--- WORK INSTRUCTIONS ---
Each record must be written out again exactly. Skip any picture it contains.

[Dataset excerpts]
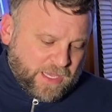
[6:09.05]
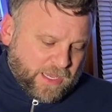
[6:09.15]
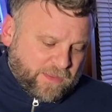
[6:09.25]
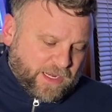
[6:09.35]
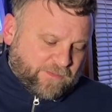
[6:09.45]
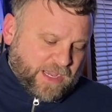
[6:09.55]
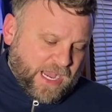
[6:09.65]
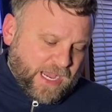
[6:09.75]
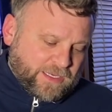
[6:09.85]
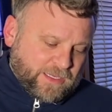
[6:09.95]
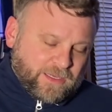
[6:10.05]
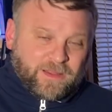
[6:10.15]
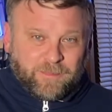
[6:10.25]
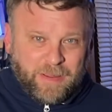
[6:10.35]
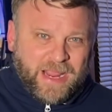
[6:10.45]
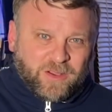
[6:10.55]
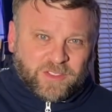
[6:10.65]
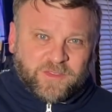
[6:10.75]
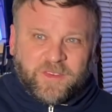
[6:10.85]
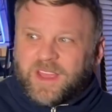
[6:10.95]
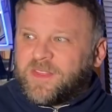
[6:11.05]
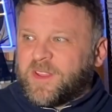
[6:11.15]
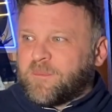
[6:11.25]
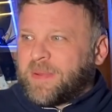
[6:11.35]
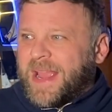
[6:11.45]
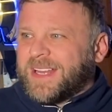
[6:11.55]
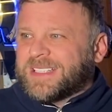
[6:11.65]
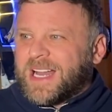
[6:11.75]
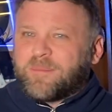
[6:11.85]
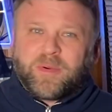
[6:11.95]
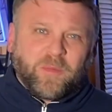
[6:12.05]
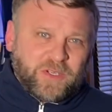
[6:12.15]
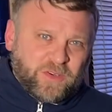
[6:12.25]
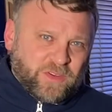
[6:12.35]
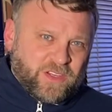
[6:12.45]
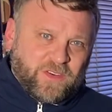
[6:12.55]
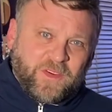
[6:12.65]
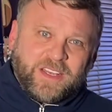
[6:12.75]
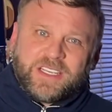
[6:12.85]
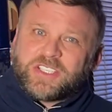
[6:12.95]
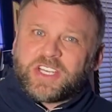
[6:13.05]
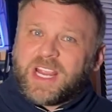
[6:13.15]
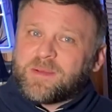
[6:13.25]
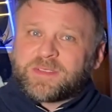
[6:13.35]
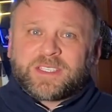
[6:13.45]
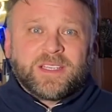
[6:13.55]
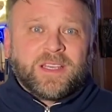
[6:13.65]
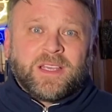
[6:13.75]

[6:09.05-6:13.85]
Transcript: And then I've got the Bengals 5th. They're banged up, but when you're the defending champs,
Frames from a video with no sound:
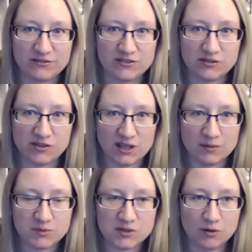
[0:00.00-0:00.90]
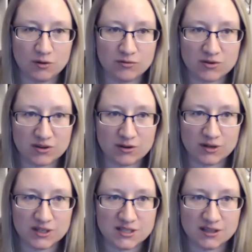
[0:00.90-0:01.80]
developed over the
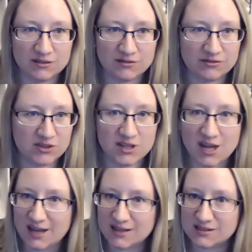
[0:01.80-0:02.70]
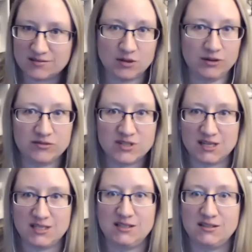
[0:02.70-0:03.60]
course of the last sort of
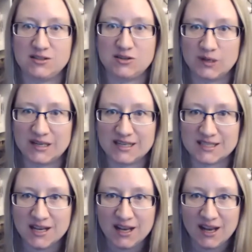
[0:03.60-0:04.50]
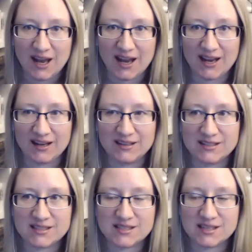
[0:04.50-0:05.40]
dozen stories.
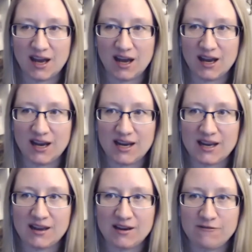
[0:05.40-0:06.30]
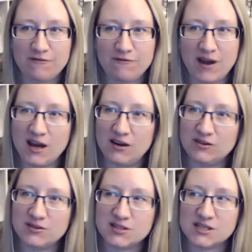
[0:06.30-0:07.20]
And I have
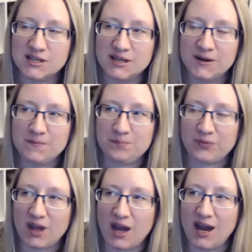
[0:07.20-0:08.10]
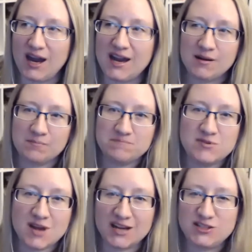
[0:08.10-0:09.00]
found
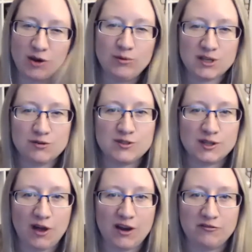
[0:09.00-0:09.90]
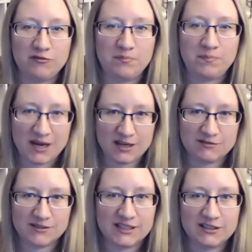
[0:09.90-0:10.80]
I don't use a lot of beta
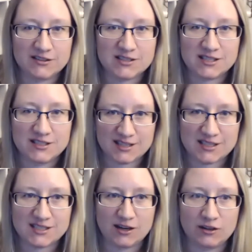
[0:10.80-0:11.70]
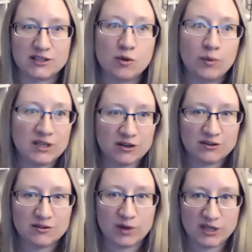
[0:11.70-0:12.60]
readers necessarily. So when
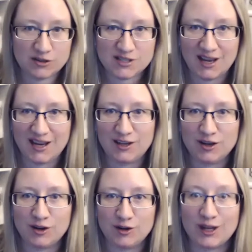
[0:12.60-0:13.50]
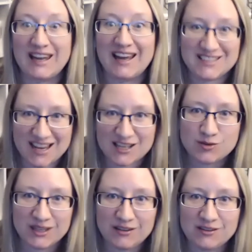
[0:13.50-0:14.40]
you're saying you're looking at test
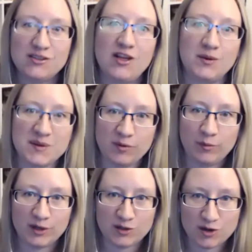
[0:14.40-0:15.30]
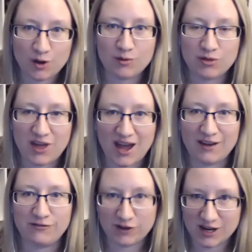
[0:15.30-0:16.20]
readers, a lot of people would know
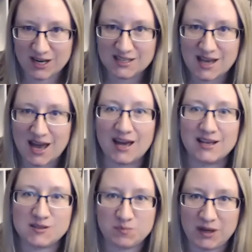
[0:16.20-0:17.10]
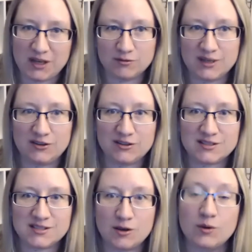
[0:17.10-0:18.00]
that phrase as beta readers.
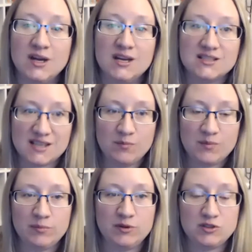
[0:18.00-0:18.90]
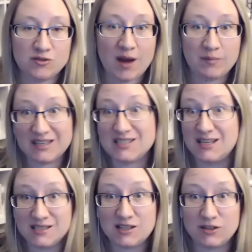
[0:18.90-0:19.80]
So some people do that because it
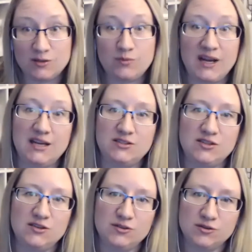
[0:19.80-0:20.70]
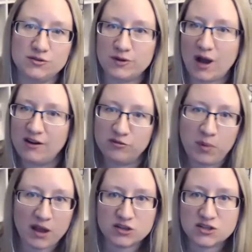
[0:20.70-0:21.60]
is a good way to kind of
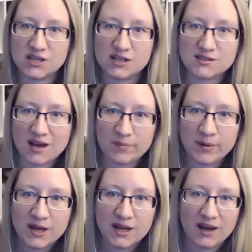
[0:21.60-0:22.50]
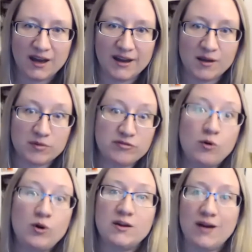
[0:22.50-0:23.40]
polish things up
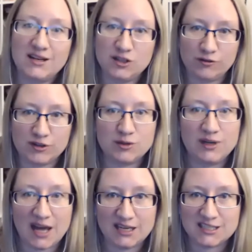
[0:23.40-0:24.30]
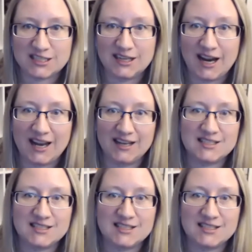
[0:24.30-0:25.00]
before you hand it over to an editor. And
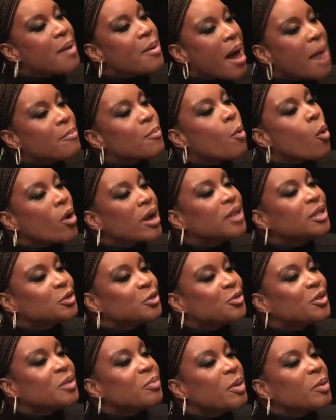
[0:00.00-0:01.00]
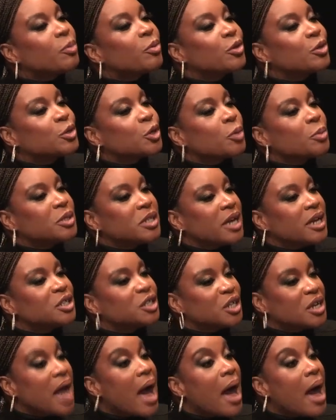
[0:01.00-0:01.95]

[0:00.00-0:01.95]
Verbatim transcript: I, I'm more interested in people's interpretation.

--- EXERCISE ANSWER ---
[6:09.05]
[6:09.15]
[6:09.25]
[6:09.35]
[6:09.45]
[6:09.55]
[6:09.65]
[6:09.75]
[6:09.85]
[6:09.95]
[6:10.05]
[6:10.15]
[6:10.25]
[6:10.35]
[6:10.45]
[6:10.55]
[6:10.65]
[6:10.75]
[6:10.85]
[6:10.95]
[6:11.05]
[6:11.15]
[6:11.25]
[6:11.35]
[6:11.45]
[6:11.55]
[6:11.65]
[6:11.75]
[6:11.85]
[6:11.95]
[6:12.05]
[6:12.15]
[6:12.25]
[6:12.35]
[6:12.45]
[6:12.55]
[6:12.65]
[6:12.75]
[6:12.85]
[6:12.95]
[6:13.05]
[6:13.15]
[6:13.25]
[6:13.35]
[6:13.45]
[6:13.55]
[6:13.65]
[6:13.75]

[6:09.05-6:13.85]
Transcript: And then I've got the Bengals 5th. They're banged up, but when you're the defending champs,
Frames from a video with no sound:
[0:00.00-0:00.90]
[0:00.90-0:01.80]
developed over the
[0:01.80-0:02.70]
[0:02.70-0:03.60]
course of the last sort of
[0:03.60-0:04.50]
[0:04.50-0:05.40]
dozen stories.
[0:05.40-0:06.30]
[0:06.30-0:07.20]
And I have
[0:07.20-0:08.10]
[0:08.10-0:09.00]
found
[0:09.00-0:09.90]
[0:09.90-0:10.80]
I don't use a lot of beta
[0:10.80-0:11.70]
[0:11.70-0:12.60]
readers necessarily. So when
[0:12.60-0:13.50]
[0:13.50-0:14.40]
you're saying you're looking at test
[0:14.40-0:15.30]
[0:15.30-0:16.20]
readers, a lot of people would know
[0:16.20-0:17.10]
[0:17.10-0:18.00]
that phrase as beta readers.
[0:18.00-0:18.90]
[0:18.90-0:19.80]
So some people do that because it
[0:19.80-0:20.70]
[0:20.70-0:21.60]
is a good way to kind of
[0:21.60-0:22.50]
[0:22.50-0:23.40]
polish things up
[0:23.40-0:24.30]
[0:24.30-0:25.00]
before you hand it over to an editor. And
[0:00.00-0:01.00]
[0:01.00-0:01.95]

[0:00.00-0:01.95]
Verbatim transcript: I, I'm more interested in people's interpretation.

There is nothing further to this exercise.